Als Nächstes werden Ränder zwischen Sätzen mit Gewichtungen basierend auf Ähnlichkeit (Wortüberlappung) erstellt. In diesem Beispiel können die Kantengewichte wie folgt sein:
- Satz 1 <-> Satz 2: 0,5 (Anteile
"computing resources") - Satz 1 <-> Satz 3: 0,6 (Anteile
"cloud computing") - Satz 1 <-> Satz 4: 0,2 (Anteile
"cloud") - Satz 1 <-> Satz 5: 0,7 (Anteile
"cloud computing") - Satz 2 <-> Satz 3: 0,2 (begrenzte Überlappung)
- Satz 2 <-> Satz 4: 0,1 (begrenzte Überlappung)
- Satz 2 <-> Satz 5: 0,1 (Anteile
"computing") - Satz 3 <-> Satz 4: 0,5 (Anteile
"cloud platforms") - Satz 3 <-> Satz 5: 0,4 (Anteile
"cloud computing") - Satz 4 <-> Satz 5: 0,3 (begrenzte Überlappung)
Nach der iterativen Berechnung der TextRank-Werte unter Verwendung dieser Gewichtungen könnten die Sätze 1, 3 und 5 die höchsten Bewertungen erhalten, weil sie durch gemeinsame Terminologie und Konzepte gut mit anderen Sätzen verbunden sind. Diese Sätze würden ausgewählt, um eine kurze Zusammenfassung zu bilden: "Cloud computing provides on-demand access to computing resources. Azure is Microsoft's cloud computing platform. Cloud computing enables scalability and flexibility."
Hinweis
Das Generieren einer Dokumentzusammenfassung durch Auswählen der relevantesten Sätze ist eine Form der extrahierenden Zusammenfassung. Bei diesem Ansatz wird kein neuer Text generiert – die Zusammenfassung besteht aus einer Teilmenge des ursprünglichen Texts. Neuere Entwicklungen in der semantischen Modellierung ermöglichen auch eine abstrakte Zusammenfassung, in der neue Sprache, die die wichtigsten Themen des Quelldokuments zusammenfasst, generiert wird.

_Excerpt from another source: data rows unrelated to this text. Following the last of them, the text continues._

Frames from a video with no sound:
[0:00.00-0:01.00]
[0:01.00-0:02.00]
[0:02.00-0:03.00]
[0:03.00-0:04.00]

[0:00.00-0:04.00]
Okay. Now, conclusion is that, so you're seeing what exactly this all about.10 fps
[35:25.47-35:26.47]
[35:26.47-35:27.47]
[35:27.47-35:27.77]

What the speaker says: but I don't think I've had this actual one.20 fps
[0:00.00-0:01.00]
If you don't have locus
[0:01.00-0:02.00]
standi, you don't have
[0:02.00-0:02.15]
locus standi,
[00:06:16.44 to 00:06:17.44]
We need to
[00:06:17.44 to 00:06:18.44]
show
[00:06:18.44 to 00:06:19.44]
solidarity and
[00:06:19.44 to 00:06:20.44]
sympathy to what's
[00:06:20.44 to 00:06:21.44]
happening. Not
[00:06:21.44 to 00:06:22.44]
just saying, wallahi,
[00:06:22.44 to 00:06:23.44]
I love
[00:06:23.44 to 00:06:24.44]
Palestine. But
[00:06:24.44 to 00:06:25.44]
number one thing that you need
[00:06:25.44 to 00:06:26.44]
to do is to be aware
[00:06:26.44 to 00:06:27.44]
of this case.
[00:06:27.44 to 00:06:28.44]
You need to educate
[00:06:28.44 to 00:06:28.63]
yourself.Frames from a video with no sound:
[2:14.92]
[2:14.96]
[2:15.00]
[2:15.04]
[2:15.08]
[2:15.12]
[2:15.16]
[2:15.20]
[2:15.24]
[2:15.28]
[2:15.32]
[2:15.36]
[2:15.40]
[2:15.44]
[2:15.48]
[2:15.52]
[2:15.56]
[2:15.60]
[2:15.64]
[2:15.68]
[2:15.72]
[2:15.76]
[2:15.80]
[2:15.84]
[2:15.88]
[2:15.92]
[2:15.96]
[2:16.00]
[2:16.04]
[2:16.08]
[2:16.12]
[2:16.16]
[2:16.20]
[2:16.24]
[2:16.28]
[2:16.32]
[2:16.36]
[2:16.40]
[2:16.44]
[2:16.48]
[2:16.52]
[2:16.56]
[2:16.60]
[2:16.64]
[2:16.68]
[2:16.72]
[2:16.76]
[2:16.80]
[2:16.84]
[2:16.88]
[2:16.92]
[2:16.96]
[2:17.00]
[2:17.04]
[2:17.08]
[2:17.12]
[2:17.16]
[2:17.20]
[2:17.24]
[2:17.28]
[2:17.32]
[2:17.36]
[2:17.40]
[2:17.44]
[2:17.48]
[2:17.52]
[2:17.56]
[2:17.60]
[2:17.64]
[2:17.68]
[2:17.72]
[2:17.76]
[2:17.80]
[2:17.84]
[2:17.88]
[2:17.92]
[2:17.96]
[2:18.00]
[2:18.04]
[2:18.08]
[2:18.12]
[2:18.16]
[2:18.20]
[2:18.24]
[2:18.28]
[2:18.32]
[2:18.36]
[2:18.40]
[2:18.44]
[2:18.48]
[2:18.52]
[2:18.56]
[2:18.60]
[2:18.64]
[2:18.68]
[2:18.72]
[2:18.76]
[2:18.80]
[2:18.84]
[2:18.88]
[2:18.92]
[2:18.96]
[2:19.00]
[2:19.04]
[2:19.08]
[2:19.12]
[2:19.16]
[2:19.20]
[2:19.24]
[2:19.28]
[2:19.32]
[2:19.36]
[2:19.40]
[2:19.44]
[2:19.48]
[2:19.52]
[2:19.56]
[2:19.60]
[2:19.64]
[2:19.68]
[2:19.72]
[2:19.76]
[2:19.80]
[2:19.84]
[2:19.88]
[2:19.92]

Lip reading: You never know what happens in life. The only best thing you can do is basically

TextRank kann auch auf der Wortebene für die Schlüsselwortextraktion angewendet werden, wobei Wörter (anstelle von Sätzen) Knoten werden, und Kanten stellen ein gemeinsames Vorkommen innerhalb eines festen Fensters dar. Die am höchsten bewerteten Wörter werden als Schlüsselbegriffe extrahiert, die die Hauptthemen des Dokuments darstellen.